Let’s Compare The ( Galaga ) Series

Description Source:

http://en.wikipedia.org/wiki/Galaga

Galaga (ギャラガ, Gyaraga?) is a fixed shooter arcade game developed and published by Namco in Japan and published by Midway in North America in 1981. It is the sequel to Galaxian, released in 1979. The gameplay of Galaga puts the player in control of a space ship which is situated on the bottom of the screen. At the beginning of each stage, the area is empty, but over time, enemy aliens fly in formation, and once all of the enemies arrive on screen, they will come down at the player’s ship in formations of one or more and may either shoot it or collide with it. During the entire stage, the player may fire upon the enemies, and once all enemies are vanquished, the player moves onto the next stage.

Galaga has proven very successful. The arcade version of it has been ported to many consoles, and it has had several sequels, most recently Galaga Legions for the Xbox Live Arcade service.

Gameplay
Gameplay screenshot

The objective of Galaga is to score as many points as possible by destroying insect-like enemies. The player controls a fighter spaceship that can move left and right along the bottom of the playfield. Enemies fly in groups into a formation near the top of the screen, then begin flying down toward the player, firing bombs at and attempting to collide with the fighter. Occasionally, a “boss Galaga” attempts to capture the player’s fighter using a tractor beam — if successful, the fighter joins the formation and must be freed by the player (using another ship and costing him a life), enabling him to control two ships simultaneously. If the boss is destroyed while still in formation with a captured fighter, the fighter will disappear after leaving formation and then will appear again on the next level attached to another boss Galaga. If the fighter is shot by the player, it is destroyed and does not return. The game is over when the player’s last ship is destroyed or captured.[1][2]
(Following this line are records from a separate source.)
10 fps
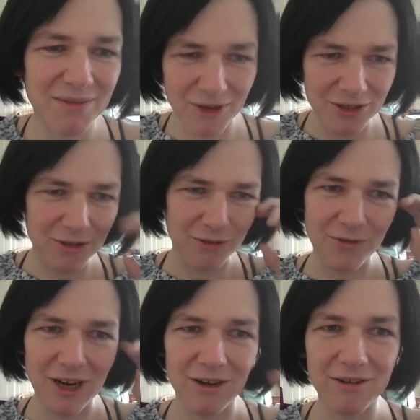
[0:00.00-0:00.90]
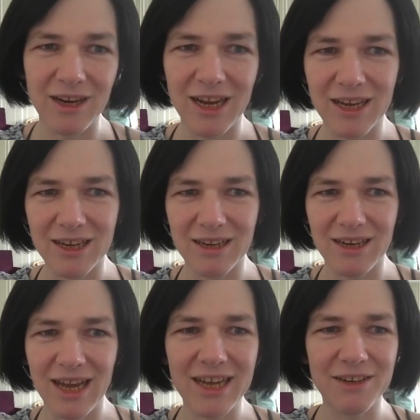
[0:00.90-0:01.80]
most of all
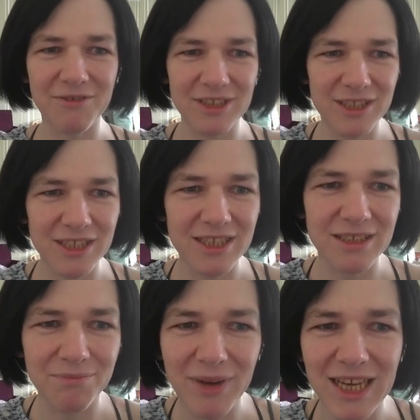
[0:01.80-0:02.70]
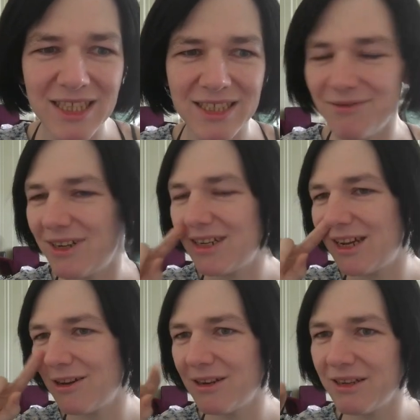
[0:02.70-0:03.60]
like it with Betsy when
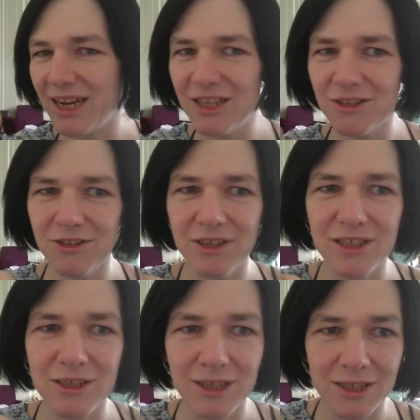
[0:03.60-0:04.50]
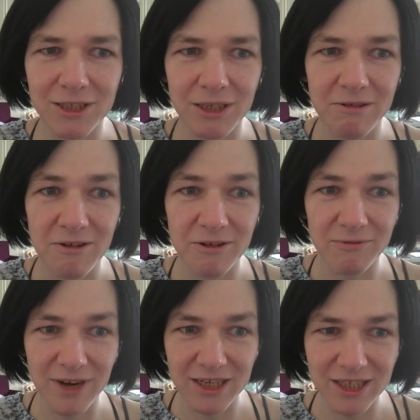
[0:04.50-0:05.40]
I get to it and see, oh,
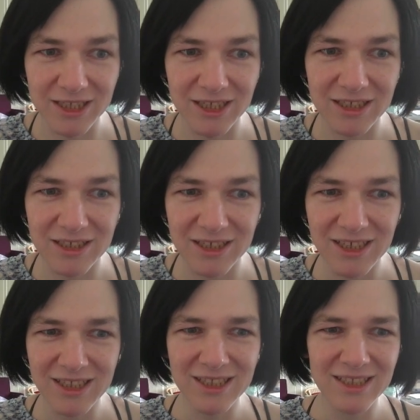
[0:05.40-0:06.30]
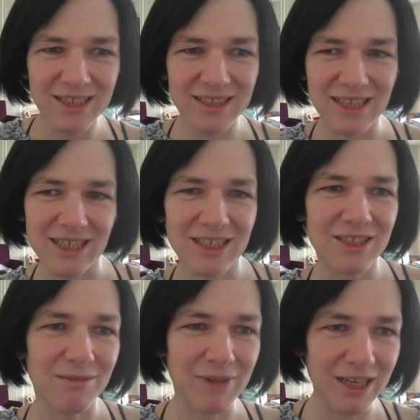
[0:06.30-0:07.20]
what is it? That's
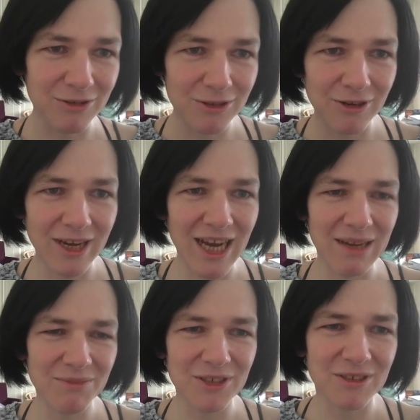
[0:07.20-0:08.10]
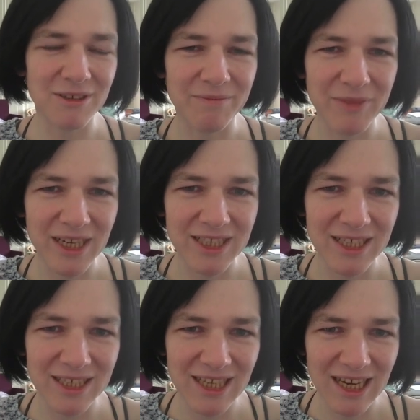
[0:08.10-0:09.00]
so unusual game, so I think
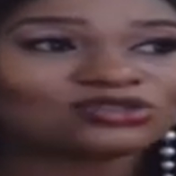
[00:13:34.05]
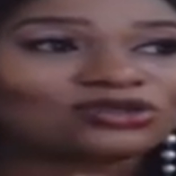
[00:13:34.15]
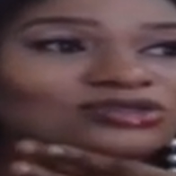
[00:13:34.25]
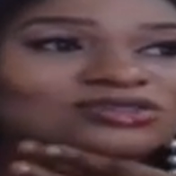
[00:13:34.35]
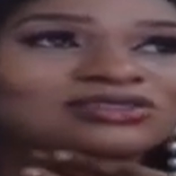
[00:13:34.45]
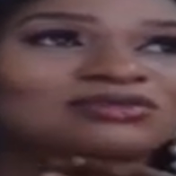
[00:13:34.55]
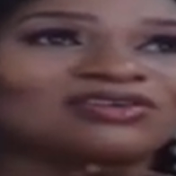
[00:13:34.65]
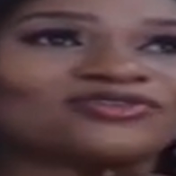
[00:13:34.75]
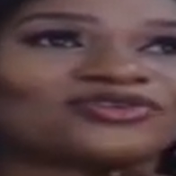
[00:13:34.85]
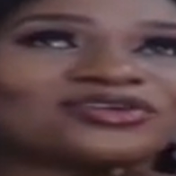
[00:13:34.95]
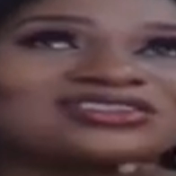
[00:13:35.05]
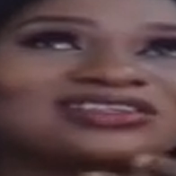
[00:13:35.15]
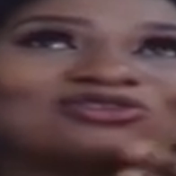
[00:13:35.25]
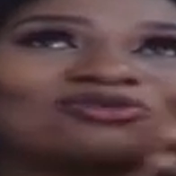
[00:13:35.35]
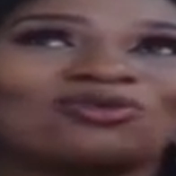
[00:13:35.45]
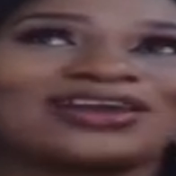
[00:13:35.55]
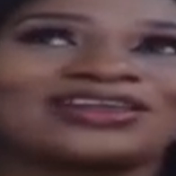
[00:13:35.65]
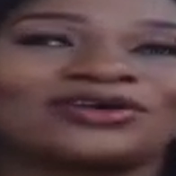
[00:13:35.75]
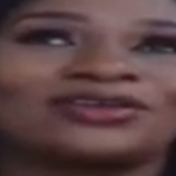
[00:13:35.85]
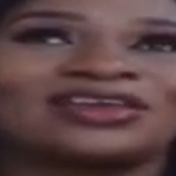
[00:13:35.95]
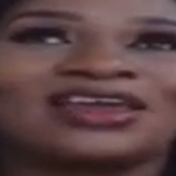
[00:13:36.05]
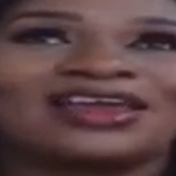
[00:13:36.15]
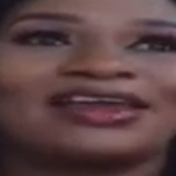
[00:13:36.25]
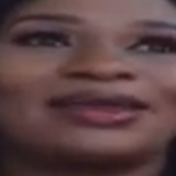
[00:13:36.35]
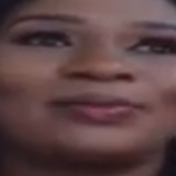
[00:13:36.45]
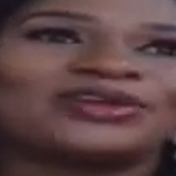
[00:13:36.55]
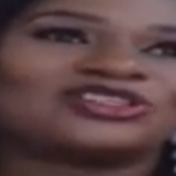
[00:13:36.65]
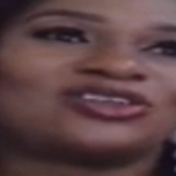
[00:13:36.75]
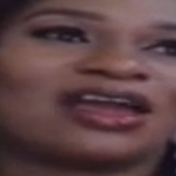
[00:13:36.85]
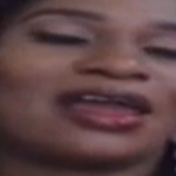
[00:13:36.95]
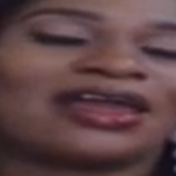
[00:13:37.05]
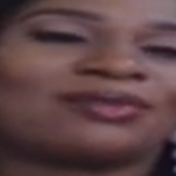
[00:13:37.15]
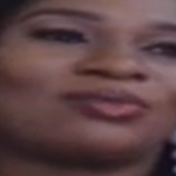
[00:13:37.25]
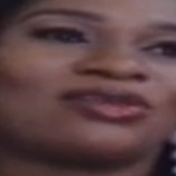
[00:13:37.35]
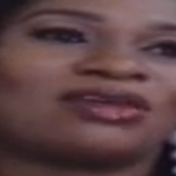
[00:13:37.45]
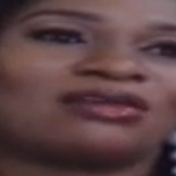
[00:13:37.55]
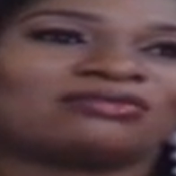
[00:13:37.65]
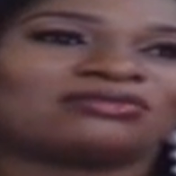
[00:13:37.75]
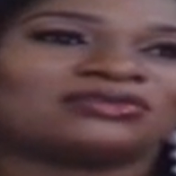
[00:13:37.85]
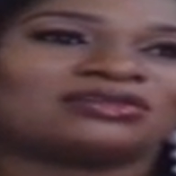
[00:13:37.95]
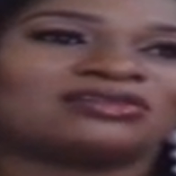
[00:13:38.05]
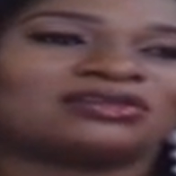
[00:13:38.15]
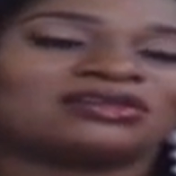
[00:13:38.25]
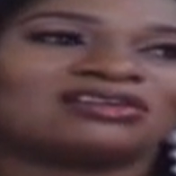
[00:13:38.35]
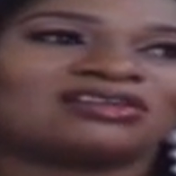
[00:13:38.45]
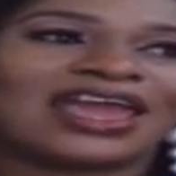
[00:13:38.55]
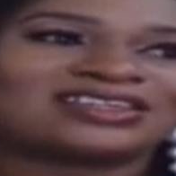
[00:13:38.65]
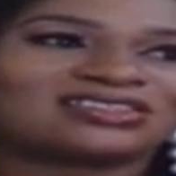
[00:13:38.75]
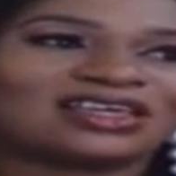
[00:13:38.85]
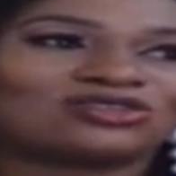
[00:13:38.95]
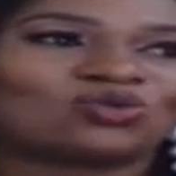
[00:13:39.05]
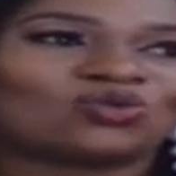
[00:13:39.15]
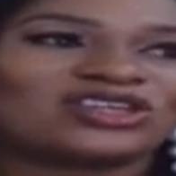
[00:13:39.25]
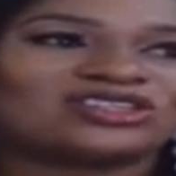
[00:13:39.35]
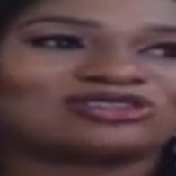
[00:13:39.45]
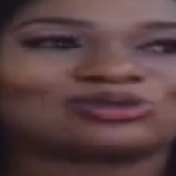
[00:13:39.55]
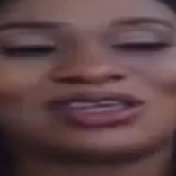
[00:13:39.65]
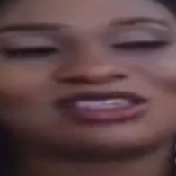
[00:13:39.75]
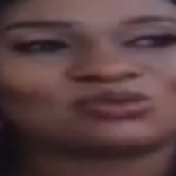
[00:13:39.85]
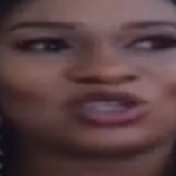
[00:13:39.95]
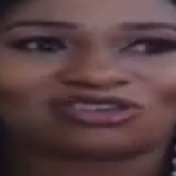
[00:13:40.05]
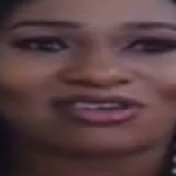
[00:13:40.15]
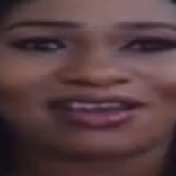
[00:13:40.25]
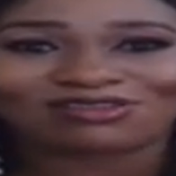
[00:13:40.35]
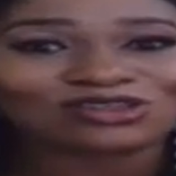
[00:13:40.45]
Don't, for instance, you're working on and the, the the extent to which students plagiarize.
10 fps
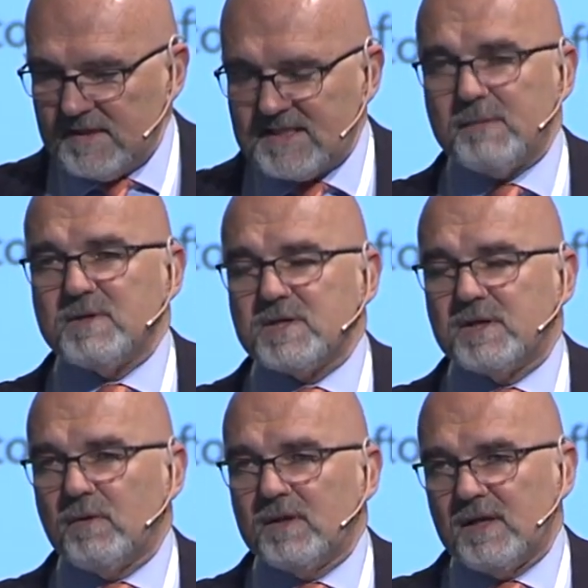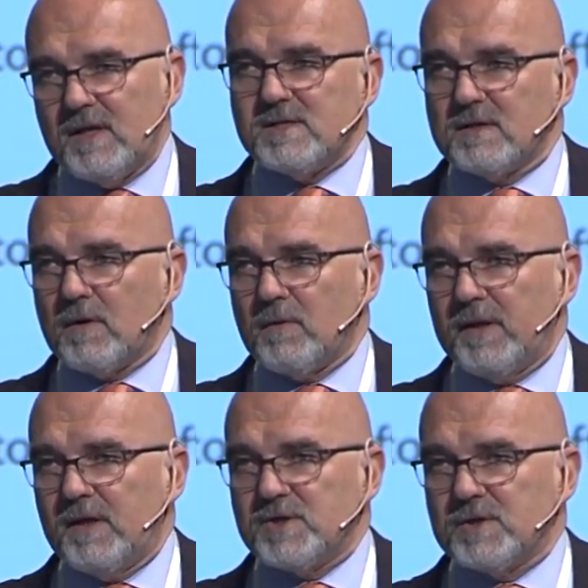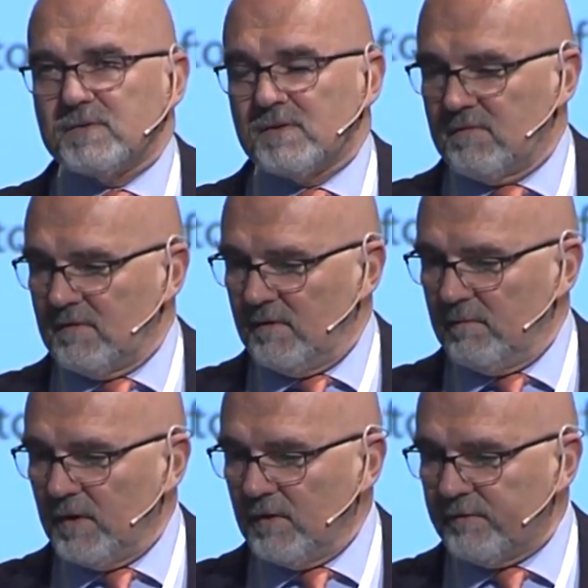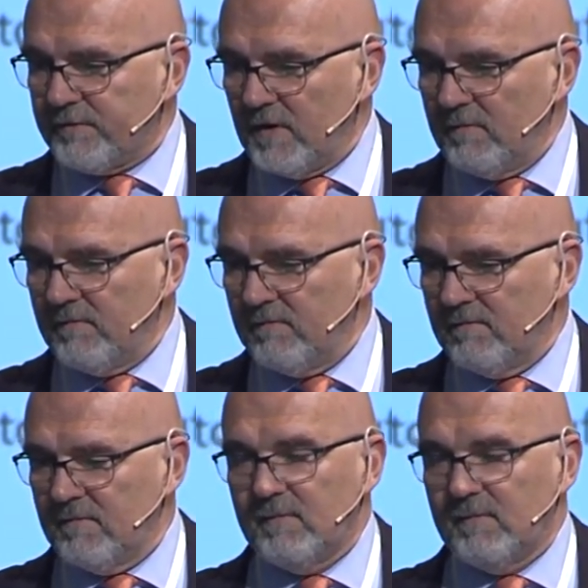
cybersecurity is a growing issue, both from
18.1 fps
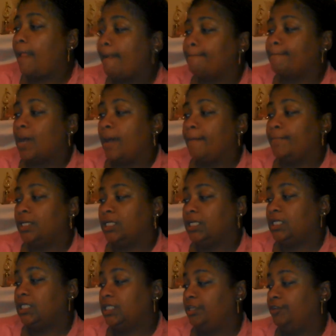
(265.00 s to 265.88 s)
My
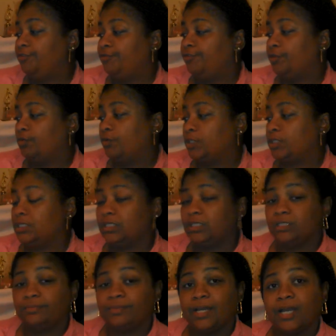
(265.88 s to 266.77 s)
blend
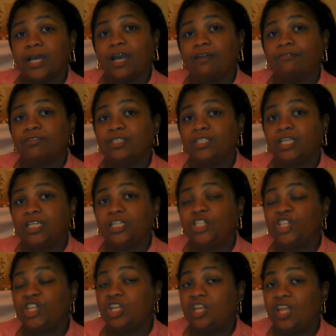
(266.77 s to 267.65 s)
influences my
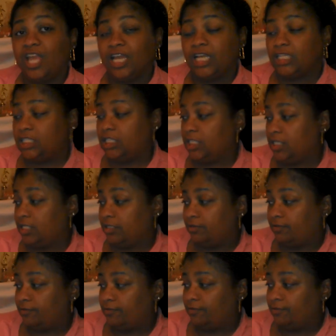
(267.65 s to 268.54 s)
conversation
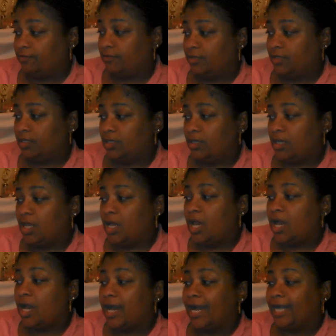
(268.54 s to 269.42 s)
negative.
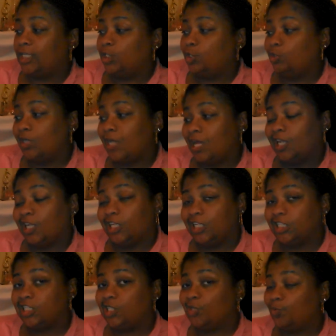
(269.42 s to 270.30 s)
I do not
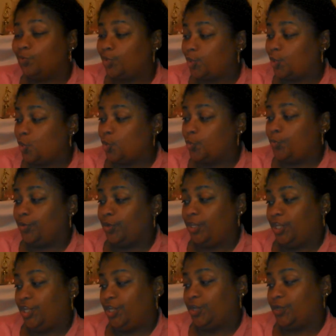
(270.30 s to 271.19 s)
listen with
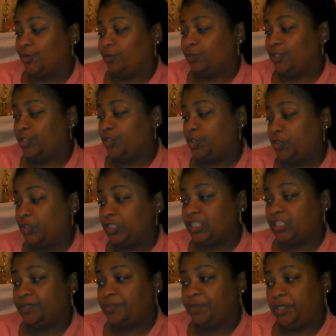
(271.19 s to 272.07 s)
open ears to
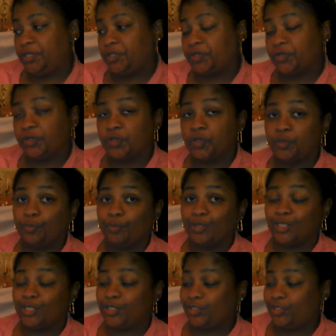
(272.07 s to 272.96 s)
the speaker,
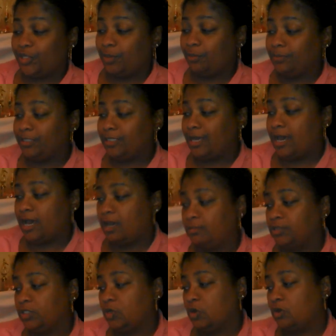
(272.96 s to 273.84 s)
which
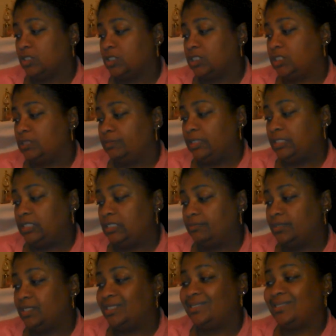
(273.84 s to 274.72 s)
sometimes causes me
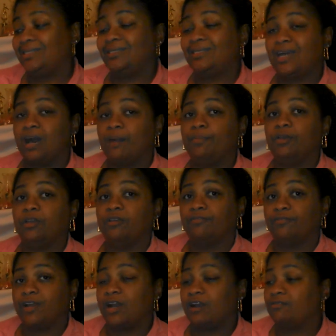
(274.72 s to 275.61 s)
to miss the topic
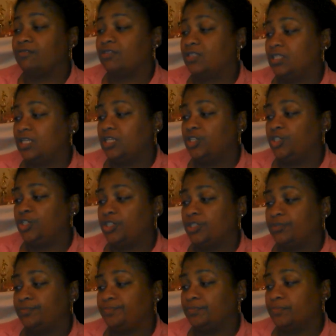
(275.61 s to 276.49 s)
of
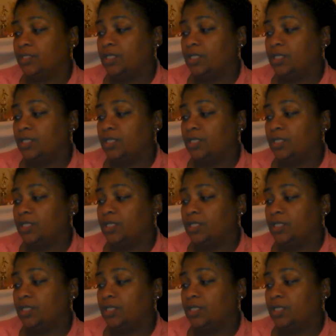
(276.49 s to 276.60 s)
conversation.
Galaga introduces a number of new features over its predecessor, Galaxian. Among these are an explosion sound that occurs when the player loses a life, the ability to fire more than one bullet at a time, a count of the player’s “hit/miss ratio” at the end of the game, and a bonus “Challenging Stage” that occurs at level three, and from then onwards every four levels, in which a series of enemies fly onto and out of the screen in set patterns without firing at the player’s ship or trying to crash into it.[1] These stages award a large point bonus if the player manages to destroy every enemy.

Galaga has an exploitable bug that can cause the attackers to stop firing bullets at the player, due to a coding error[3]. In addition, similar to the famous “Split-Screen bug” in Pac-Man, a bug exists in Galaga in which the game “rolls over” from Level 255 to Level 0. Depending on the difficulty setting of the machine, this can cause the game to stall, requiring that the machine be reset or power-cycled in order to start a new game.